--- Problem description ---
Your reply should contain the whole listing below, repeated exactly, and no images.

*** Opening Data for this exercise ***

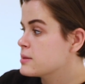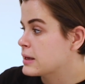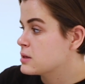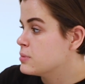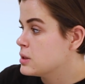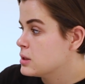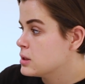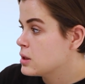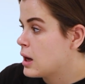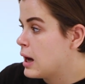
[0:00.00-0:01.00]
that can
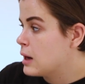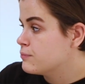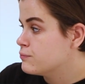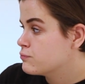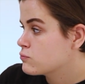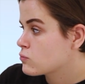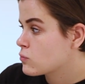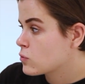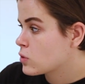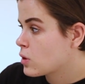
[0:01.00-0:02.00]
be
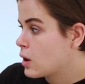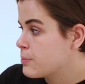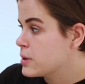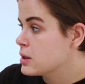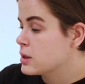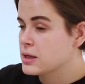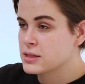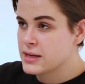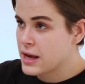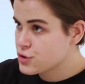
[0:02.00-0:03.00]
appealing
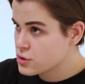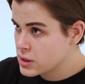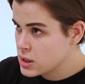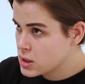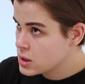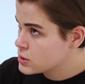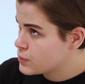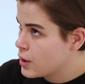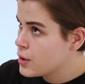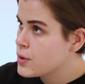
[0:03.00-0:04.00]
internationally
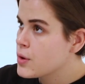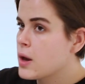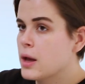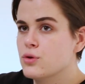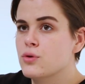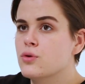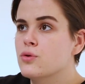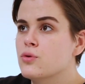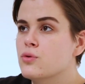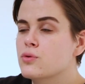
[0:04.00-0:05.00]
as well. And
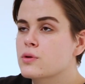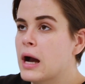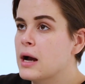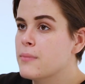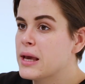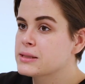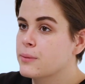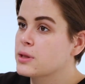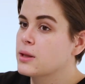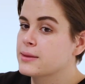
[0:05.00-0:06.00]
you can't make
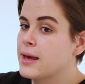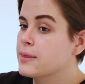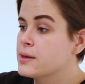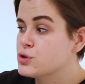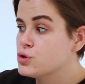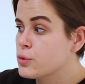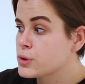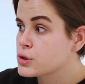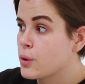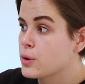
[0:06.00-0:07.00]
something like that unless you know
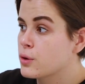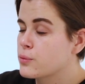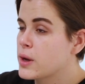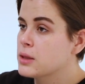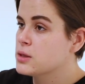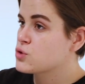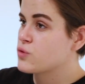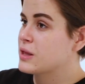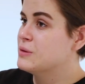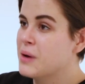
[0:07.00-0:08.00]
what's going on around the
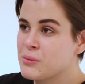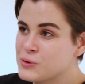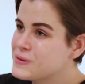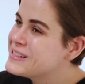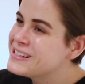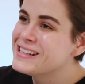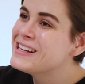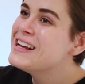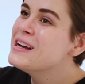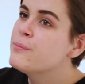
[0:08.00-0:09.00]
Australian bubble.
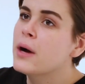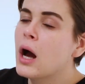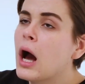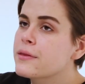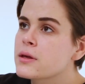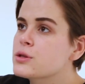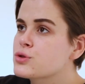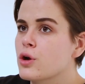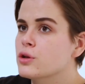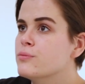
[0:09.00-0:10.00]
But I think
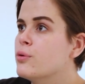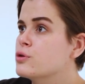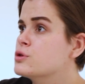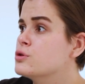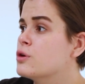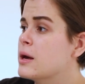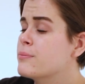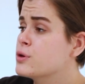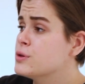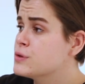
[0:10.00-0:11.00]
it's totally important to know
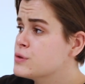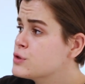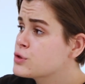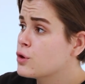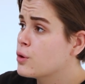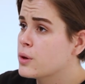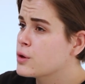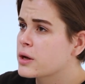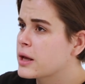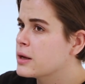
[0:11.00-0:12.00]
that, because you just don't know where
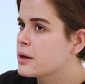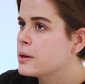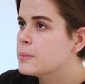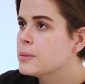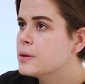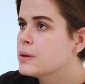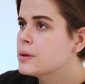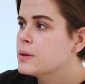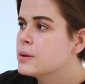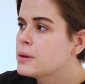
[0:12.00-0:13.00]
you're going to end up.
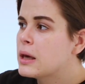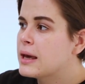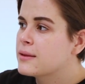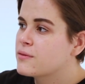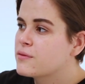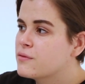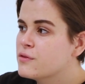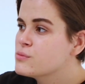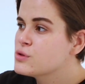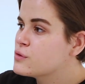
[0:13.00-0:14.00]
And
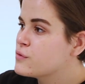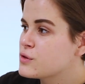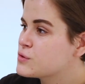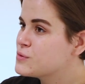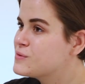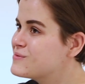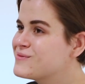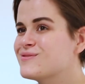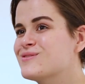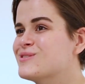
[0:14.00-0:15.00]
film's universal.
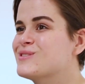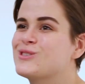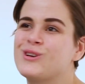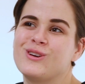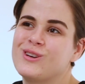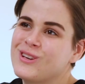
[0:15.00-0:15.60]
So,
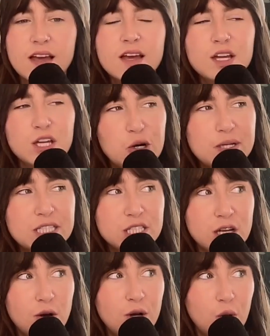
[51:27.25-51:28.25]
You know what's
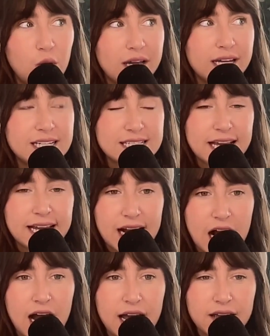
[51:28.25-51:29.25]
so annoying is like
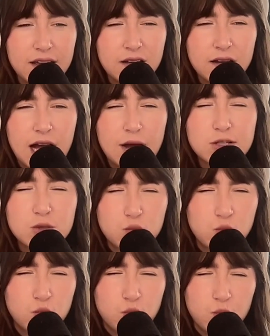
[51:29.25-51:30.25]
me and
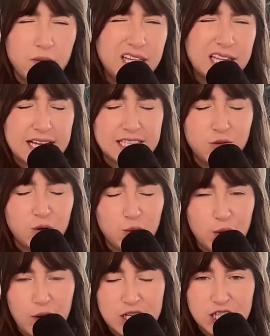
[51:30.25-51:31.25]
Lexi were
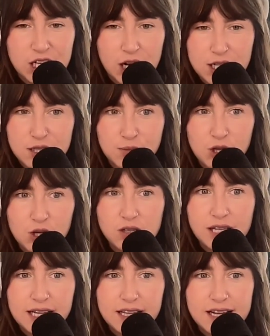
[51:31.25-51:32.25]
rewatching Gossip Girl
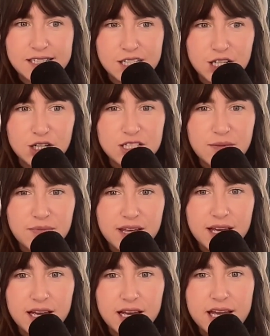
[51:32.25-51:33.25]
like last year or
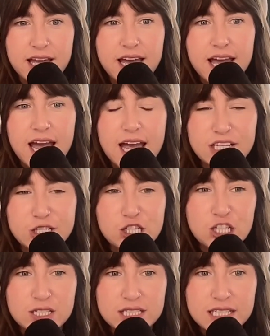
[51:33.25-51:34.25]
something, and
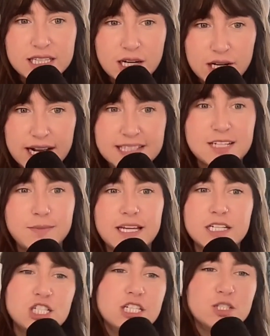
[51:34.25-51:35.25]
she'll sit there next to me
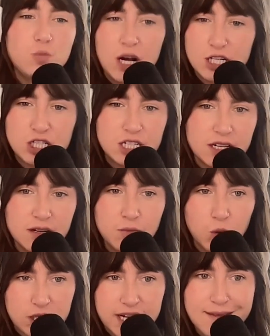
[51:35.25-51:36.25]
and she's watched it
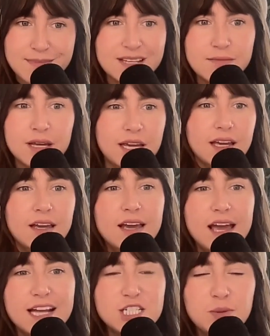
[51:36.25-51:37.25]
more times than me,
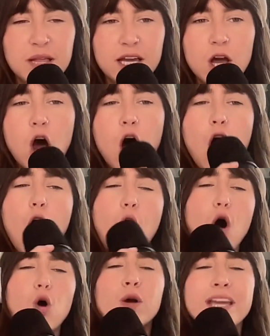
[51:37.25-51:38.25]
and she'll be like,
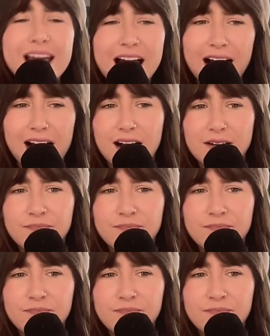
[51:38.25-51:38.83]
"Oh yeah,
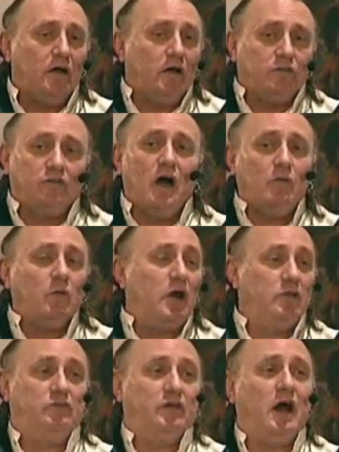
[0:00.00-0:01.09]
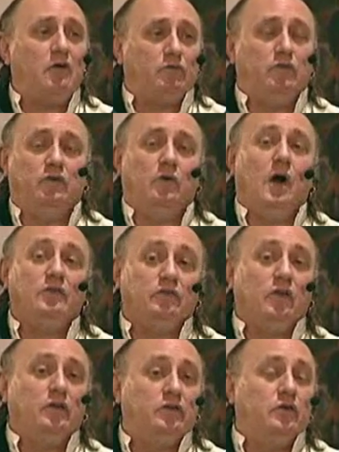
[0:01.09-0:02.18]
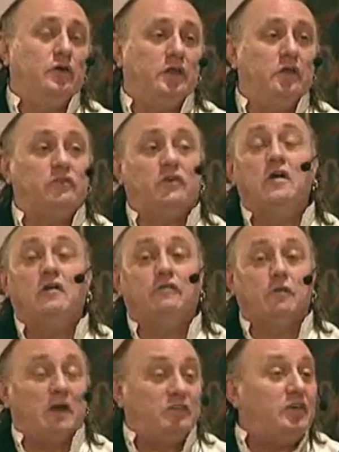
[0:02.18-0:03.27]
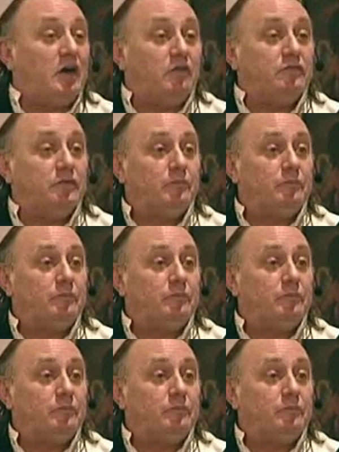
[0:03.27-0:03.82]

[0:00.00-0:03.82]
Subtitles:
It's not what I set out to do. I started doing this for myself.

*** Closing Data for this exercise ***

--- Response to the task ---
[0:00.00-0:01.00]
that can
[0:01.00-0:02.00]
be
[0:02.00-0:03.00]
appealing
[0:03.00-0:04.00]
internationally
[0:04.00-0:05.00]
as well. And
[0:05.00-0:06.00]
you can't make
[0:06.00-0:07.00]
something like that unless you know
[0:07.00-0:08.00]
what's going on around the
[0:08.00-0:09.00]
Australian bubble.
[0:09.00-0:10.00]
But I think
[0:10.00-0:11.00]
it's totally important to know
[0:11.00-0:12.00]
that, because you just don't know where
[0:12.00-0:13.00]
you're going to end up.
[0:13.00-0:14.00]
And
[0:14.00-0:15.00]
film's universal.
[0:15.00-0:15.60]
So,
[51:27.25-51:28.25]
You know what's
[51:28.25-51:29.25]
so annoying is like
[51:29.25-51:30.25]
me and
[51:30.25-51:31.25]
Lexi were
[51:31.25-51:32.25]
rewatching Gossip Girl
[51:32.25-51:33.25]
like last year or
[51:33.25-51:34.25]
something, and
[51:34.25-51:35.25]
she'll sit there next to me
[51:35.25-51:36.25]
and she's watched it
[51:36.25-51:37.25]
more times than me,
[51:37.25-51:38.25]
and she'll be like,
[51:38.25-51:38.83]
"Oh yeah,
[0:00.00-0:01.09]
[0:01.09-0:02.18]
[0:02.18-0:03.27]
[0:03.27-0:03.82]

[0:00.00-0:03.82]
Subtitles:
It's not what I set out to do. I started doing this for myself.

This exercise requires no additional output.